Once the Protectorate was a slave army trained by the Empire, but when the Elemental Revolt came, they were quickest to switch sides, once they realized who now controlled the vast mineral wealth of Gowell and Espa, not to mention whatever treasures lay hidden in freezing wastes of Norjua. But now they were the largest mercenary organization on the continent. They asked a high price, but their customers were reimbursed with unwavering loyalty. After they had been hired, the Protectorate could not be bought.

	Whether it was the ogre mage’s reputation, or the deeply serious look in his eyes, not one guard bothered him or the small reptilian trotting in the shadow of his billowing cloak.

	Standing at his full height Drosonus barely squeezed beneath the nine foot high doors. The ceiling, like the doors arched at the top. As he and Kel made their way down the entrance hall, a narrow thing a hundred feet long, sloping downward, he had to walk in the exact center of the hall to avoid scraping his horns on the ceiling. The walls were lined with arrow slits and covered with runes of protection, warding, and privacy. Dronosus had full confidence in their protective nature, as he had carved most of them himself.

	The corridor ended in two doors, which opened as Kel and Dronosus approached. Behind them was a small dark room, its walls metal. Kel had taken this ride before: it was a magical lift, supported by discs of floating rock beneath the floor and above the metal ceiling. They entered the room and the doors closed. Dronosus stared at the wall, his back to the kobold. Kel felt the floor drop from beneath his feet as the box plummeted down and, strangely, sideways as well. He did not remember the sideways motion, the one time Dronosus had ever taken him into the vaults. But it was a big place, and maybe this other route was a faster way to get wherever Dronosus was taking them.

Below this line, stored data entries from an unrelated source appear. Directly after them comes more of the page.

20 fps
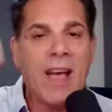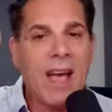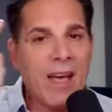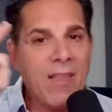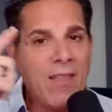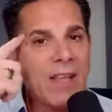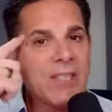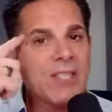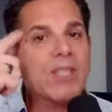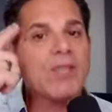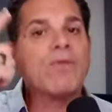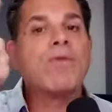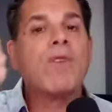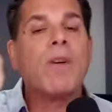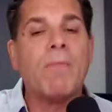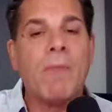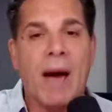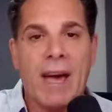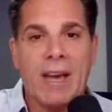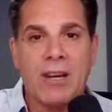and that's a
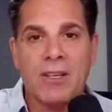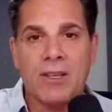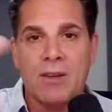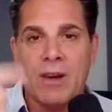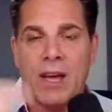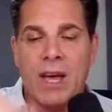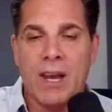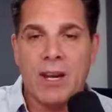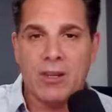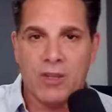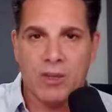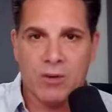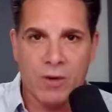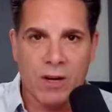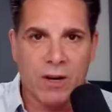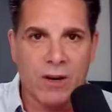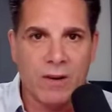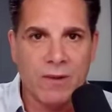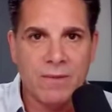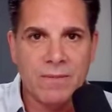reminder and a
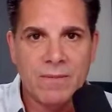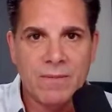trigger.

But it never hurt to ask.

	“Why are we moving sideways as well as down?” Kel said into Dronosus’ back.
	Dronosus turned and dropped his eyes to his companion. “We are going somewhere safe, for a little chat.”
	“A chat about what?”
	Dronosus grimaced again, the same way he had when he spoke of the desk. “Schism.”
	“What?” Kel was nonplussed.
	The ogre mage heaved a sigh, which was loud in the small metal box, and leaned back. He rested his massive back against the metal wall, and looked piercingly into Kel’s eyes. “You’ve placed a heavy burden on me, Kel. And despite the accidental nature of it all, it is to you and I that this burden shall fall.

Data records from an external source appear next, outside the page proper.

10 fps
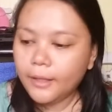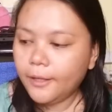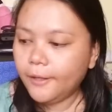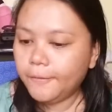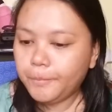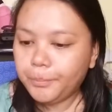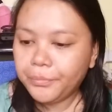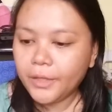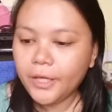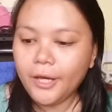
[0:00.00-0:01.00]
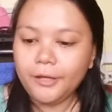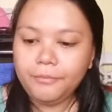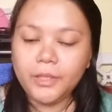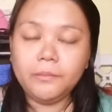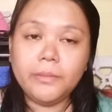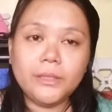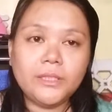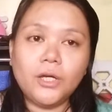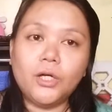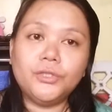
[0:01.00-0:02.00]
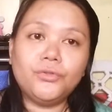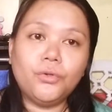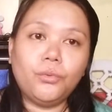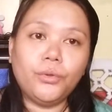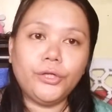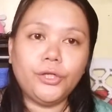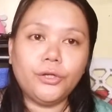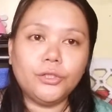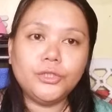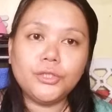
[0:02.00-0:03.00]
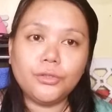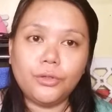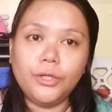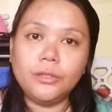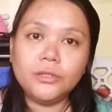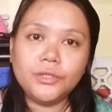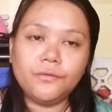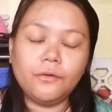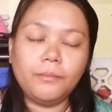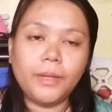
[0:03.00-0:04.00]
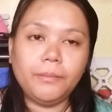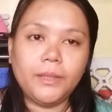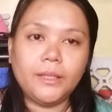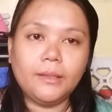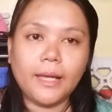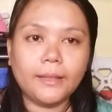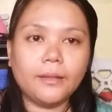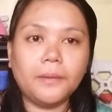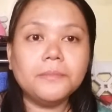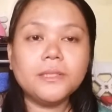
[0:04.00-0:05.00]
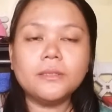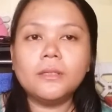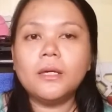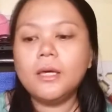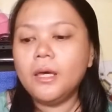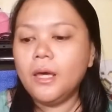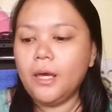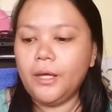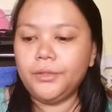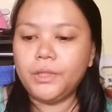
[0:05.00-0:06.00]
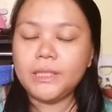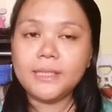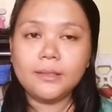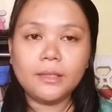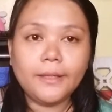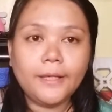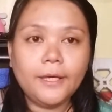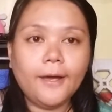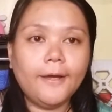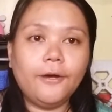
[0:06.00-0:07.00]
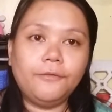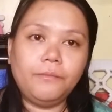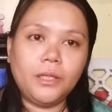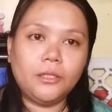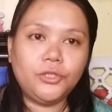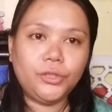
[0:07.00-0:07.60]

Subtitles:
And I have been busy also working on tutorials for my beaded items. And recently, I have made a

	The doors opened behind Kel. Light flooded the box, but his eyes adjusted after a few blinks. There was a long hall, and a table with chairs big and small. And people.

	Roc, Jora, and a third, a dwarf, stopped their conversation and turned to look at the new arrival. Dronosus spoke to Kel from behind. “I’ve gathered everyone who knows, except for the furry creature you fought, who is dead.” 

The ogre-mage strode pat him, and Kel scurried after him. The mage took a seat at the head of the table, and Kel took the only remaining one, next to Jora and across from Roc.

Dronosus reached into his sleeve and pulled the stone out. He placed it carefully onto the table in front of him and slid it into the center. “This is a marker, which,” he pulled a sheet of parchment from his sleeve, “I have translated here.” He draped the paper on top of the stone, so that all could read it.

_Here are the gates of the City of Fire,
Which has stood undefeated since the Sun first rose
And has weathered the beatings of time
So that you, traveler, could marvel at the wonders
Of the Kobolds, Children of Othar, Dragon-God of Fire._

The three kobolds looked twice at the paper, then at Dronosus, then back to the paper. The dwarf just muttered to himself. “…children of the devil, the lot of you scalies…”

Dronosus chuckled.
“What’s so funny, hornface?” asked Roc. “This is heresy!”
The ogre mage’s face lost all hints at mirth, becoming as rigid and hard as a stone. He pointed to the dwarf. “Its true, what Toros there said.”

Kel was, as usual, confused. “How…”

Dronosus leaned back in his chair. “Do any of you know how it was, before the Empire conquered our continent?”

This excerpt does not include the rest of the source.